**ABOUT THIS EXERCISE**
Among the entries below, copy only the span from the line containing "[00:00:09.35]" through the line containing "[00:00:27.10]". Do so exactly, and skip the pictures.

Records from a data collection
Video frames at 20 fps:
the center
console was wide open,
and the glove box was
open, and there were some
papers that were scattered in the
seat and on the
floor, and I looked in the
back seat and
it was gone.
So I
* * *
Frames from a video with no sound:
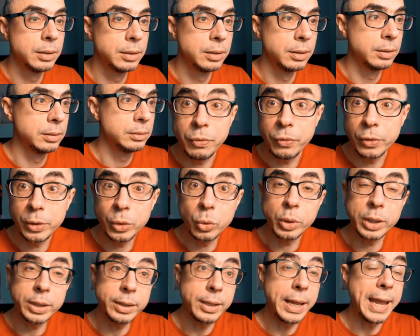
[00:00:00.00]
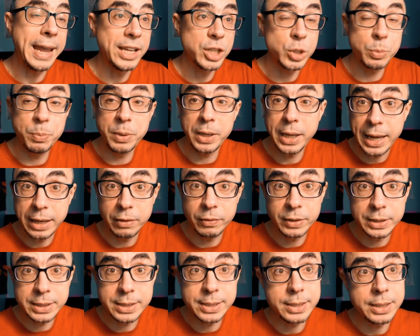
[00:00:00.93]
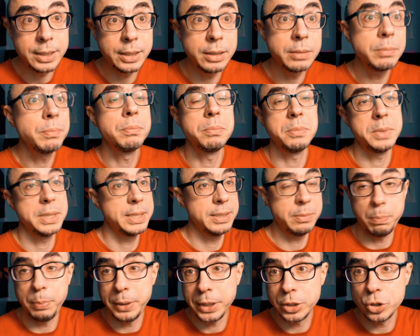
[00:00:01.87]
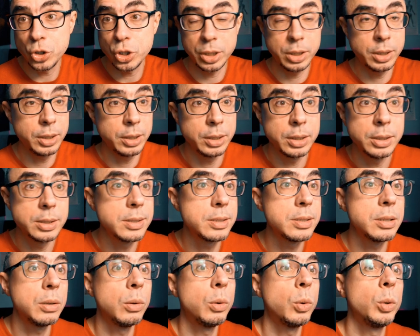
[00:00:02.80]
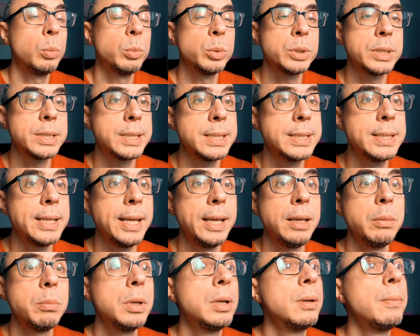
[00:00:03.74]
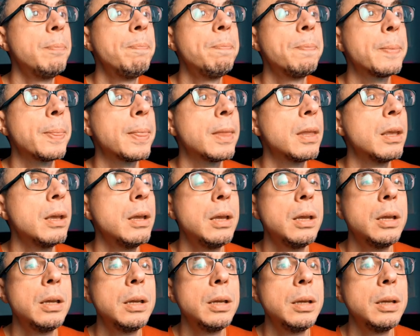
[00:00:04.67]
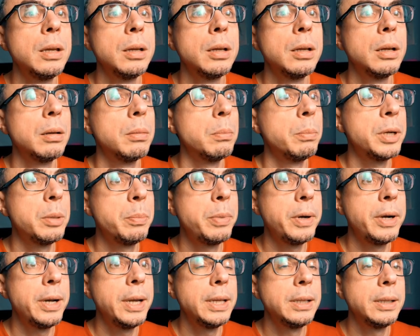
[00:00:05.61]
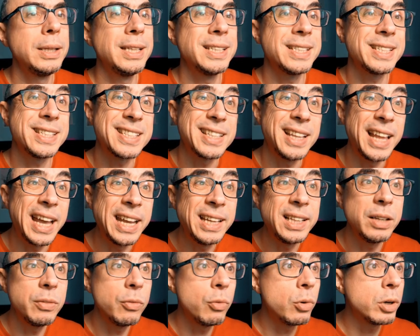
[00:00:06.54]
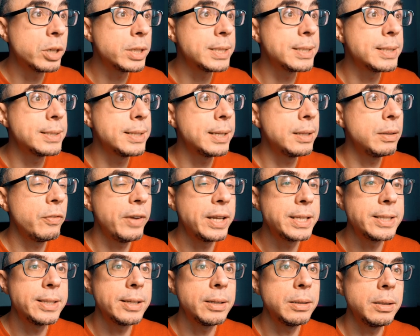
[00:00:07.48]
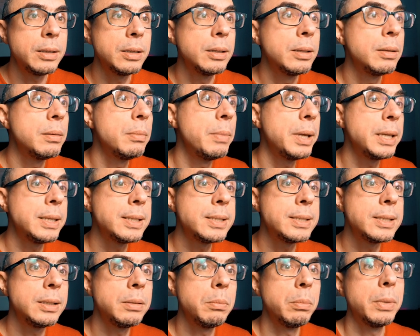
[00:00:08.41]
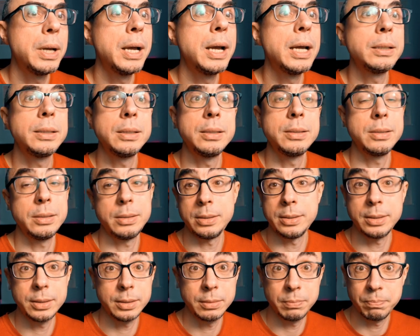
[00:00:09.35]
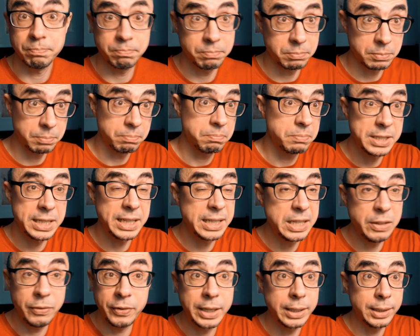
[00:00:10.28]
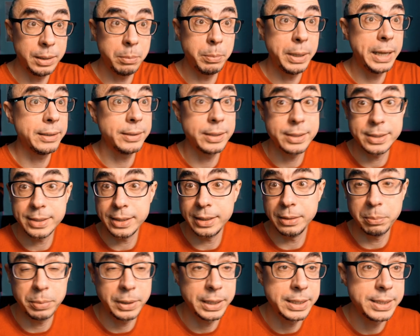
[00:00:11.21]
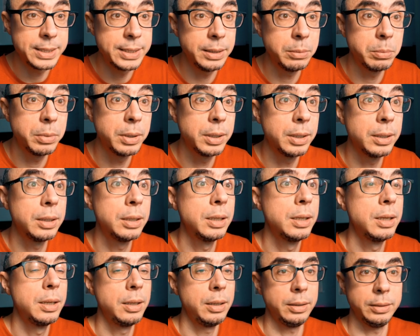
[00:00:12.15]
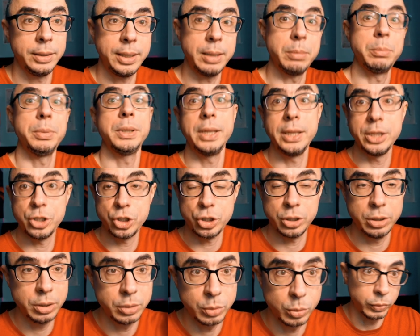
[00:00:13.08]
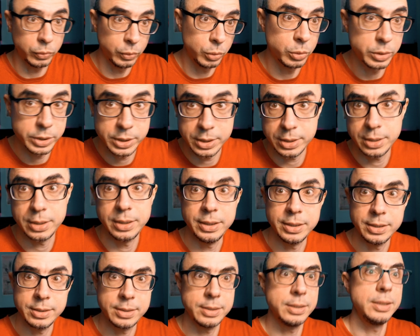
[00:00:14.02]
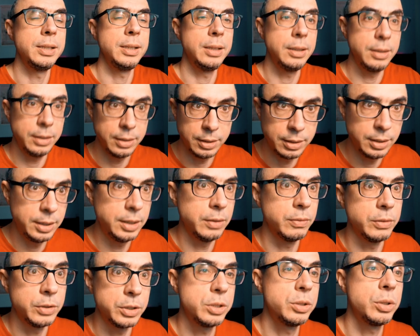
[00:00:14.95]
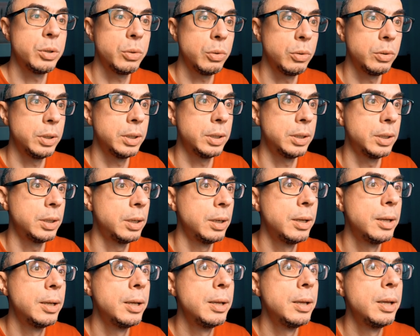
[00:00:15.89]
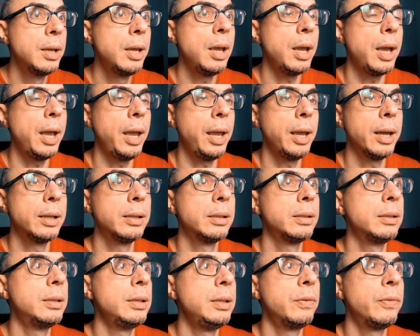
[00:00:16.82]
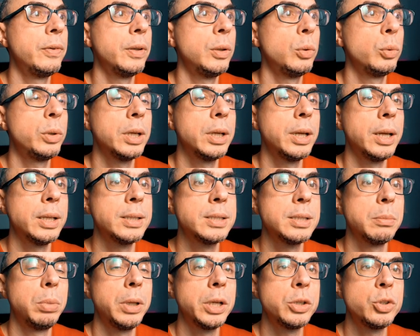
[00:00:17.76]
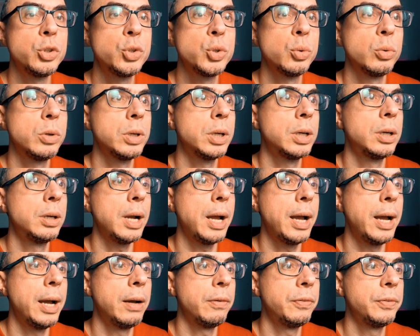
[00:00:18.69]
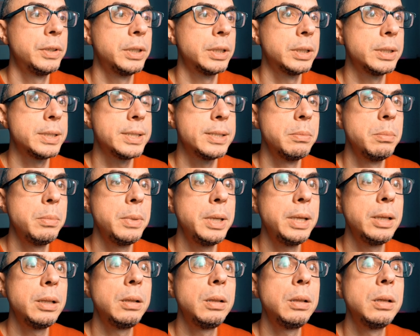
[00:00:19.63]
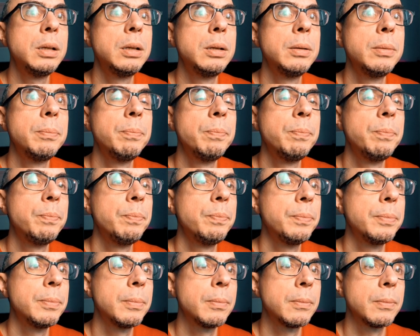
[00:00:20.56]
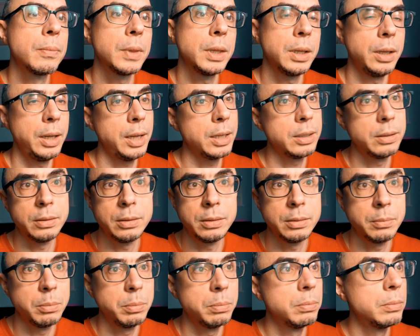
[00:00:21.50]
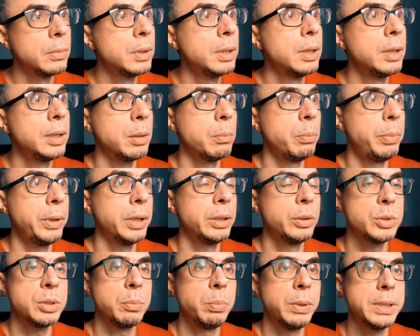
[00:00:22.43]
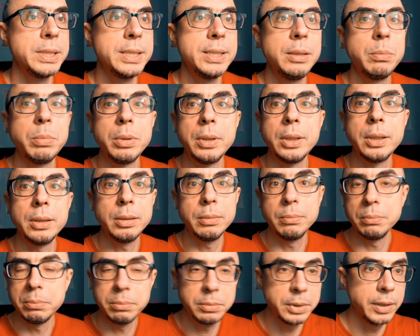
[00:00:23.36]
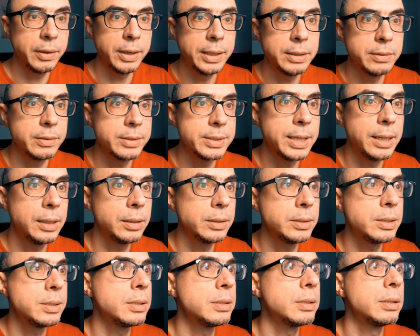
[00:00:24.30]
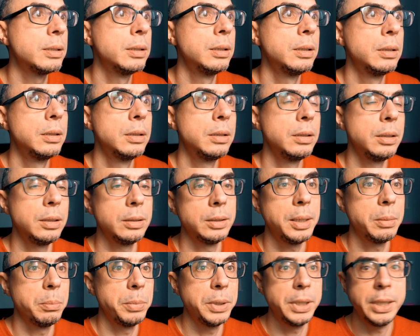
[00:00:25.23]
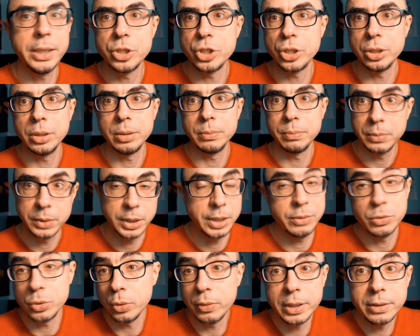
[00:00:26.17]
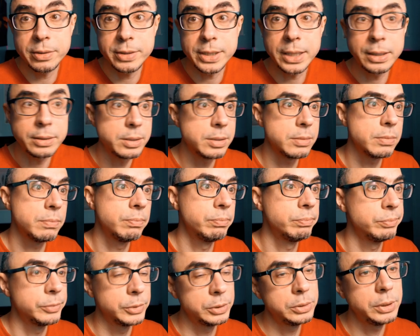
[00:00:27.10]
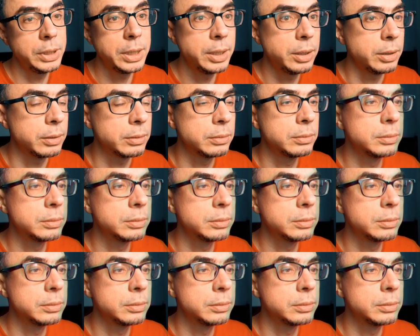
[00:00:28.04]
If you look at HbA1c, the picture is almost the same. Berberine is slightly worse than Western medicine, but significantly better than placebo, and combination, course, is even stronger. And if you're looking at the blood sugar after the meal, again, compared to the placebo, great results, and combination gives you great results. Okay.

**TASK OUTPUT**
[00:00:09.35]
[00:00:10.28]
[00:00:11.21]
[00:00:12.15]
[00:00:13.08]
[00:00:14.02]
[00:00:14.95]
[00:00:15.89]
[00:00:16.82]
[00:00:17.76]
[00:00:18.69]
[00:00:19.63]
[00:00:20.56]
[00:00:21.50]
[00:00:22.43]
[00:00:23.36]
[00:00:24.30]
[00:00:25.23]
[00:00:26.17]
[00:00:27.10]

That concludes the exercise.